Seattle Times book editor Mary Ann Gwinn picks John le Carré's greatest hits: "The Spy Who Came in From the Cold," "Tinker, Tailor, Soldier, Spy," "The Honourable Schoolboy," "Smiley's People," "A Perfect Spy," "The Night Manager" and "The Constant Gardener."

Seattle Times book editor

Seemingly every other week, some publishing house or another announces that a writer in its stable is the "world's greatest living spy novelist." But John le Carré broke the mold, and other writers have been trying to patch it back together ever since.

Le Carré's dual burdens in life — he was the son of a confidence man and a spy for England during the Cold War — have given him material for a lifetime. Issues of deceit and betrayal, both personal and political, pervade all his books. Here are some of his best:

"The Spy Who Came in From the Cold" (1963): This was the first book to display le Carré's tendency to swim vigorously against the political stream. In the 1960s, political and intellectual elites on both sides of the Atlantic were out avidly fighting communists, but "Spy," the tale of a British agent who tries to smuggle an East German girl to freedom, was a devastating portrait of the inhumanity of the Cold War as played out on both sides of the Iron Curtain. "Spy" was made into an equally bleak and top-notch movie starring Richard Burton. In 1999, le Carré told The Seattle Times that "Spy" was based on his experiences in Bonn watching panicked East Germans trying to escape — with the help of West German firefighters and their ladders — just before the two Germanys were walled off from one another. "I didn't sleep for two or three nights," he recalled. "I found myself writing in anger and moral and political despair."

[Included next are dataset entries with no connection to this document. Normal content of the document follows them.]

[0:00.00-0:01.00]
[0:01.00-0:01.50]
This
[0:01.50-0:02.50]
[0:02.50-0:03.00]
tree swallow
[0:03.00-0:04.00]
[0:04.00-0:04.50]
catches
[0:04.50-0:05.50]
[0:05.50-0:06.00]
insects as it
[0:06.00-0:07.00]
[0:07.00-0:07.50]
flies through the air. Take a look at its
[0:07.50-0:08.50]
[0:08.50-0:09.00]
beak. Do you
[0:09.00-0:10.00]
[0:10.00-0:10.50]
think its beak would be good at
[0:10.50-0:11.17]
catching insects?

"Tinker, Tailor, Soldier, Spy" (1974) "The Honourable Schoolboy" (1977) and "Smiley's People" (1980): This superb trilogy of novels is considered by many to be le Carré's masterwork. George Smiley, British spy and bureaucrat of great personal integrity, is banished from the corrupt undercover bureaucracy and only brought back to direct the discovery of a "mole" in the British espionage system. The author modeled his story on Kim Philby, the British agent/traitor who exposed le Carré's own position as a spy.

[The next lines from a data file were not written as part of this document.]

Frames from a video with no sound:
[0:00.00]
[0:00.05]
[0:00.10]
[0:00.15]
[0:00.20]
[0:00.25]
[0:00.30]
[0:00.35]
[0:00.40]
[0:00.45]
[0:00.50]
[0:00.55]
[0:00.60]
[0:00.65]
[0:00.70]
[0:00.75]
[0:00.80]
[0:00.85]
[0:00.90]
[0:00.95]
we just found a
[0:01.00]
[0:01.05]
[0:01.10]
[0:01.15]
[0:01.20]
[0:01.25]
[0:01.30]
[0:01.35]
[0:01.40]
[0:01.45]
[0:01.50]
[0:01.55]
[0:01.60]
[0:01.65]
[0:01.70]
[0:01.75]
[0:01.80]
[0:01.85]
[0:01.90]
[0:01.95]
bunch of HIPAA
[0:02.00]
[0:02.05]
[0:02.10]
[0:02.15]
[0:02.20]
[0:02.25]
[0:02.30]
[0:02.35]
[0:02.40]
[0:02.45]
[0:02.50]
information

"Tinker, Tailor" and "Smiley's People" were made into superb BBC productions starring Alec Guinness. Guinness' characterization was so on target that le Carré joked in a Seattle Times interview: "I had my character stolen by Alec Guinness."

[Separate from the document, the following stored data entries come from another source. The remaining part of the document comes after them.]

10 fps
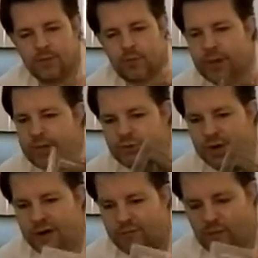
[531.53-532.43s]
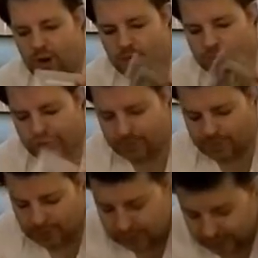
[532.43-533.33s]
Winged Dragon of Ra was your
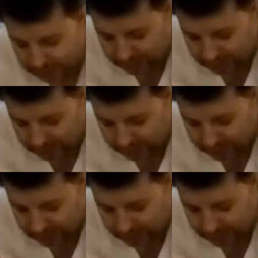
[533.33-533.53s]
monster,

"A Perfect Spy" (1986): This, the most autobiographical of le Carré's work, is a devastating portrait of Magnus Pym, a British double agent secretly being run by the communists doomed by the life lessons taught him by his con-man father — one much like the author's.

Post-Cold War, le Carré branched out into books about international arms smuggling and other forms of geopolitical chicanery. One of his best is "The Night Manager" (1993), a breathtaking suspense novel about an international arms dealer and the obscure night manager of a Swiss hotel (with a checkered past) who attempts to undo him. Another is "The Constant Gardener" (2000), about an international pharmaceutical company that runs drug trials on an unsuspecting African population and which will stop at nothing to suppress the devastating results. Made into a movie of the same name starring Ralph Fiennes.

Now le Carré is back in the espionage game, peeling the onion to expose the human tragedies and betrayals inherent in the worldwide war on terror. Like all his novels, "A Most Wanted Man" is just one step down an alley and around the corner from tomorrow's news.